Ray Dalio, the U.S investor who told a TV audience that China was acting like a “strict parent” when it disappeared tennis star Peng Shuai after Shuai accused a communist party member in her rape, said that his comments have been “misunderstood”.
“I assure you that I didn’t mean to convey that human rights aren’t important because I certainly believe they are… My overriding objective is to help understanding,” said Dalio, the manager of the largest hedge fund in the world according to the BBC.
But critics point out that even as late as September of this year Dalio, 72, was saying that investors should continue to put money into the increasingly authoritarian China and was doing so with his own money, helping to prop up a regime that didn’t just savage Peng Shuai, but has savaged millions with slavery, mass rape, human trafficking, forced organ harvesting and other excesses invented by modern Marxists.

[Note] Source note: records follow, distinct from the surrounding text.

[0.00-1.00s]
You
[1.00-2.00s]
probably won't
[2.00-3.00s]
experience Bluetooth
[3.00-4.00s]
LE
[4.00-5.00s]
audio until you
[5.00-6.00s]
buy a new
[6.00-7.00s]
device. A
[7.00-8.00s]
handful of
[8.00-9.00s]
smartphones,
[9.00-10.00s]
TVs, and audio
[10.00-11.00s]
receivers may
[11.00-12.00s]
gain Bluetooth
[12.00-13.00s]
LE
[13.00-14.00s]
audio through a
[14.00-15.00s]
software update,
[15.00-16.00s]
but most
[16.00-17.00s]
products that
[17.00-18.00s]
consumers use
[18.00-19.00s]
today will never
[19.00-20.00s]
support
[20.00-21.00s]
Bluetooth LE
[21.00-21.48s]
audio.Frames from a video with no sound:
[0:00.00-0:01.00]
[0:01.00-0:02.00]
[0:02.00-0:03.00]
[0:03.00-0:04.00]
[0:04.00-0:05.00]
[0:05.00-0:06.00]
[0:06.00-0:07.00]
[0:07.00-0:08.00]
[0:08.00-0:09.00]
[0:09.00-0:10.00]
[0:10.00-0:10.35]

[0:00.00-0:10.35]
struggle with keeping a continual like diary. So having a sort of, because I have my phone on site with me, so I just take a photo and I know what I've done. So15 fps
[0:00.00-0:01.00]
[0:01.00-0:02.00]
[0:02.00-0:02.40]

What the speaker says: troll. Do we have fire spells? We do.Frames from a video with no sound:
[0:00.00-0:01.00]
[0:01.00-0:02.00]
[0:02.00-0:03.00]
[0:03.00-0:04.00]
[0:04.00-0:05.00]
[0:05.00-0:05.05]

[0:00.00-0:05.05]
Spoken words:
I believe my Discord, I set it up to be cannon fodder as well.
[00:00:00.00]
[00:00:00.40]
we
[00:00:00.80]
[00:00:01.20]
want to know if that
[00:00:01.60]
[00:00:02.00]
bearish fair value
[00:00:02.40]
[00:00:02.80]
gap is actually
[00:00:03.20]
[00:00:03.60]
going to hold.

“It’s a part of the world that one can’t neglect and not only because of the opportunities it provides but you lose the excitement if you’re not there,” Dalio said when asked about his family office’s plans on China according to Fortune— which also said Dalio downplayed policy changes in the Middle Kingdom as “wiggles”.
Yeah, rape and mass exploitation of an ethnic majority is really exciting to Dalio, very wriggly.
Noted progressive billionaire George Soros, who once admired the Chinese management style saying that China was the better of the West, is now warning that the U.S. and China are engaged in a “life and death conflict.”
“Pouring billions of dollars into China now is a tragic mistake,” Soros said in an op-ed in the Wall Street Journal in September.
Dalio unfortunately thinks that while he doesn’t agree with China’s approach, it will help if the rest of us understand the Communist Party’s desire to treat everyone as little children who need to be bullied by their parents as much as he understands it.
“I was not expressing my own opinion or endorsing that approach. My overriding objective is to help understanding” said Dalio via Twitter as way of apology.
We are past the point of needing to understand China’s desire to push people around.
No matter how much money Dalio stands to lose.
We didn’t need to understand Hitler. We just needed to beat him.